**Task details**
All entries given below are to be returned word for word.

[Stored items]
****

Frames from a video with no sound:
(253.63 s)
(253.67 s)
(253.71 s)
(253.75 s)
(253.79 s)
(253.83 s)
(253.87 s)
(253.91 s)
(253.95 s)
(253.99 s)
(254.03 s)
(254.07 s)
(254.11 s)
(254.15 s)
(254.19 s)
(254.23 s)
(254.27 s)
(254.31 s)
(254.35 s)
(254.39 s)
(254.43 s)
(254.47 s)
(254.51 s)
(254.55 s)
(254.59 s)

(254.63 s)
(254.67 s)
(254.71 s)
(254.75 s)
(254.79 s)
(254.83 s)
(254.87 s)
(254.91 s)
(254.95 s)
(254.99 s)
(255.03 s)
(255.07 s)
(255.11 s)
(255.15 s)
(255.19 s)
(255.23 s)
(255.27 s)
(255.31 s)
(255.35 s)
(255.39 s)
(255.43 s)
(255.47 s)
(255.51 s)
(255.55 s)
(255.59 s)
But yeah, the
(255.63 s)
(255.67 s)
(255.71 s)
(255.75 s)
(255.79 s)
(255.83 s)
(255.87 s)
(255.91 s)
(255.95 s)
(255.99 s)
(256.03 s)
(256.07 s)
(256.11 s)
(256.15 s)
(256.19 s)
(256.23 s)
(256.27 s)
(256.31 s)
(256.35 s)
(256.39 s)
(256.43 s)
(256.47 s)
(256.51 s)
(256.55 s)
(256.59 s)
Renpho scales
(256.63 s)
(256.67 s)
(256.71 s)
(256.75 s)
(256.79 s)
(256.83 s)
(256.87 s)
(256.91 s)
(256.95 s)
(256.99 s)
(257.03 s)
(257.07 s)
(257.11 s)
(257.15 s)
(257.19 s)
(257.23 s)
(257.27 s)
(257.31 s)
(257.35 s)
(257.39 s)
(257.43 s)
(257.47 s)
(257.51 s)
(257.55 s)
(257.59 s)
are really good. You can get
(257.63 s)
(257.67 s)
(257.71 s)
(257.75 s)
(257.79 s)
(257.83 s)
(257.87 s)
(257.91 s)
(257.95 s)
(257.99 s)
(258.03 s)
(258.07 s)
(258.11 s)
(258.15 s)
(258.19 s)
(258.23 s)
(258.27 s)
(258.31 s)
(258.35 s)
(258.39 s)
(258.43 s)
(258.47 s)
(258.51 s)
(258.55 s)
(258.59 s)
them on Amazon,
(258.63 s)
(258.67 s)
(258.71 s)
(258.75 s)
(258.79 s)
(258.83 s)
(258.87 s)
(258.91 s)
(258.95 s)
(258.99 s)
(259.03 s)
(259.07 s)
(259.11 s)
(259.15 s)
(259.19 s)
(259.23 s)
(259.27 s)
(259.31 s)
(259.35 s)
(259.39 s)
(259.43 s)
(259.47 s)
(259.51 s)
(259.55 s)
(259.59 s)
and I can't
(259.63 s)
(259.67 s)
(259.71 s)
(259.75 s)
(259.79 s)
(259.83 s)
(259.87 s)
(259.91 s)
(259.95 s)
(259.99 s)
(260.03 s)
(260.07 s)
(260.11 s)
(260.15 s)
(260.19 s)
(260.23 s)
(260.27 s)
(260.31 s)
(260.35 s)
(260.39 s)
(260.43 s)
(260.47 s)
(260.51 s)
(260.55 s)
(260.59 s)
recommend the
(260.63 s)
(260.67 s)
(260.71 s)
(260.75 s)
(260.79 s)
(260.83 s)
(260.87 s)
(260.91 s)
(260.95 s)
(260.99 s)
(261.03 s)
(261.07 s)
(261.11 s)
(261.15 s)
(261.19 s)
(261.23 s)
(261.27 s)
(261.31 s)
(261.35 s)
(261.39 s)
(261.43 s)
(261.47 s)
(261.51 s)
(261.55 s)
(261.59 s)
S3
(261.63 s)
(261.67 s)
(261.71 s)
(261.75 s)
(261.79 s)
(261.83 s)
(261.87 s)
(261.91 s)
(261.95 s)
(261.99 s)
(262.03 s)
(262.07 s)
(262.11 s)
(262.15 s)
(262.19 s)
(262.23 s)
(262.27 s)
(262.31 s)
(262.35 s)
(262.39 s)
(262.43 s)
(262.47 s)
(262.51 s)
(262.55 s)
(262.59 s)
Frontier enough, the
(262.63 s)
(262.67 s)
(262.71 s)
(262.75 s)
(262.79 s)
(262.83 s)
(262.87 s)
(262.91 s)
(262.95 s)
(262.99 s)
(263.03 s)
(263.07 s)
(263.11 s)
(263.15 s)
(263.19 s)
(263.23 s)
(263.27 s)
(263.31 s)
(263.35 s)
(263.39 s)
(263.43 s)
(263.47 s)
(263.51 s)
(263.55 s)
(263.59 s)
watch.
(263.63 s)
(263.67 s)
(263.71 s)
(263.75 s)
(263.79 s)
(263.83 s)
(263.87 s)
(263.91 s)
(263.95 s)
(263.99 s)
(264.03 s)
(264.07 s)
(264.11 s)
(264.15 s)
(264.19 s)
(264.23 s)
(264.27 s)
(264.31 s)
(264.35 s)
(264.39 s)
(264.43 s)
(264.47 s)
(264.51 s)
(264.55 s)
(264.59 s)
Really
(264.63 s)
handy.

****

**Response to this exercise**
Frames from a video with no sound:
(253.63 s)
(253.67 s)
(253.71 s)
(253.75 s)
(253.79 s)
(253.83 s)
(253.87 s)
(253.91 s)
(253.95 s)
(253.99 s)
(254.03 s)
(254.07 s)
(254.11 s)
(254.15 s)
(254.19 s)
(254.23 s)
(254.27 s)
(254.31 s)
(254.35 s)
(254.39 s)
(254.43 s)
(254.47 s)
(254.51 s)
(254.55 s)
(254.59 s)

(254.63 s)
(254.67 s)
(254.71 s)
(254.75 s)
(254.79 s)
(254.83 s)
(254.87 s)
(254.91 s)
(254.95 s)
(254.99 s)
(255.03 s)
(255.07 s)
(255.11 s)
(255.15 s)
(255.19 s)
(255.23 s)
(255.27 s)
(255.31 s)
(255.35 s)
(255.39 s)
(255.43 s)
(255.47 s)
(255.51 s)
(255.55 s)
(255.59 s)
But yeah, the
(255.63 s)
(255.67 s)
(255.71 s)
(255.75 s)
(255.79 s)
(255.83 s)
(255.87 s)
(255.91 s)
(255.95 s)
(255.99 s)
(256.03 s)
(256.07 s)
(256.11 s)
(256.15 s)
(256.19 s)
(256.23 s)
(256.27 s)
(256.31 s)
(256.35 s)
(256.39 s)
(256.43 s)
(256.47 s)
(256.51 s)
(256.55 s)
(256.59 s)
Renpho scales
(256.63 s)
(256.67 s)
(256.71 s)
(256.75 s)
(256.79 s)
(256.83 s)
(256.87 s)
(256.91 s)
(256.95 s)
(256.99 s)
(257.03 s)
(257.07 s)
(257.11 s)
(257.15 s)
(257.19 s)
(257.23 s)
(257.27 s)
(257.31 s)
(257.35 s)
(257.39 s)
(257.43 s)
(257.47 s)
(257.51 s)
(257.55 s)
(257.59 s)
are really good. You can get
(257.63 s)
(257.67 s)
(257.71 s)
(257.75 s)
(257.79 s)
(257.83 s)
(257.87 s)
(257.91 s)
(257.95 s)
(257.99 s)
(258.03 s)
(258.07 s)
(258.11 s)
(258.15 s)
(258.19 s)
(258.23 s)
(258.27 s)
(258.31 s)
(258.35 s)
(258.39 s)
(258.43 s)
(258.47 s)
(258.51 s)
(258.55 s)
(258.59 s)
them on Amazon,
(258.63 s)
(258.67 s)
(258.71 s)
(258.75 s)
(258.79 s)
(258.83 s)
(258.87 s)
(258.91 s)
(258.95 s)
(258.99 s)
(259.03 s)
(259.07 s)
(259.11 s)
(259.15 s)
(259.19 s)
(259.23 s)
(259.27 s)
(259.31 s)
(259.35 s)
(259.39 s)
(259.43 s)
(259.47 s)
(259.51 s)
(259.55 s)
(259.59 s)
and I can't
(259.63 s)
(259.67 s)
(259.71 s)
(259.75 s)
(259.79 s)
(259.83 s)
(259.87 s)
(259.91 s)
(259.95 s)
(259.99 s)
(260.03 s)
(260.07 s)
(260.11 s)
(260.15 s)
(260.19 s)
(260.23 s)
(260.27 s)
(260.31 s)
(260.35 s)
(260.39 s)
(260.43 s)
(260.47 s)
(260.51 s)
(260.55 s)
(260.59 s)
recommend the
(260.63 s)
(260.67 s)
(260.71 s)
(260.75 s)
(260.79 s)
(260.83 s)
(260.87 s)
(260.91 s)
(260.95 s)
(260.99 s)
(261.03 s)
(261.07 s)
(261.11 s)
(261.15 s)
(261.19 s)
(261.23 s)
(261.27 s)
(261.31 s)
(261.35 s)
(261.39 s)
(261.43 s)
(261.47 s)
(261.51 s)
(261.55 s)
(261.59 s)
S3
(261.63 s)
(261.67 s)
(261.71 s)
(261.75 s)
(261.79 s)
(261.83 s)
(261.87 s)
(261.91 s)
(261.95 s)
(261.99 s)
(262.03 s)
(262.07 s)
(262.11 s)
(262.15 s)
(262.19 s)
(262.23 s)
(262.27 s)
(262.31 s)
(262.35 s)
(262.39 s)
(262.43 s)
(262.47 s)
(262.51 s)
(262.55 s)
(262.59 s)
Frontier enough, the
(262.63 s)
(262.67 s)
(262.71 s)
(262.75 s)
(262.79 s)
(262.83 s)
(262.87 s)
(262.91 s)
(262.95 s)
(262.99 s)
(263.03 s)
(263.07 s)
(263.11 s)
(263.15 s)
(263.19 s)
(263.23 s)
(263.27 s)
(263.31 s)
(263.35 s)
(263.39 s)
(263.43 s)
(263.47 s)
(263.51 s)
(263.55 s)
(263.59 s)
watch.
(263.63 s)
(263.67 s)
(263.71 s)
(263.75 s)
(263.79 s)
(263.83 s)
(263.87 s)
(263.91 s)
(263.95 s)
(263.99 s)
(264.03 s)
(264.07 s)
(264.11 s)
(264.15 s)
(264.19 s)
(264.23 s)
(264.27 s)
(264.31 s)
(264.35 s)
(264.39 s)
(264.43 s)
(264.47 s)
(264.51 s)
(264.55 s)
(264.59 s)
Really
(264.63 s)
handy.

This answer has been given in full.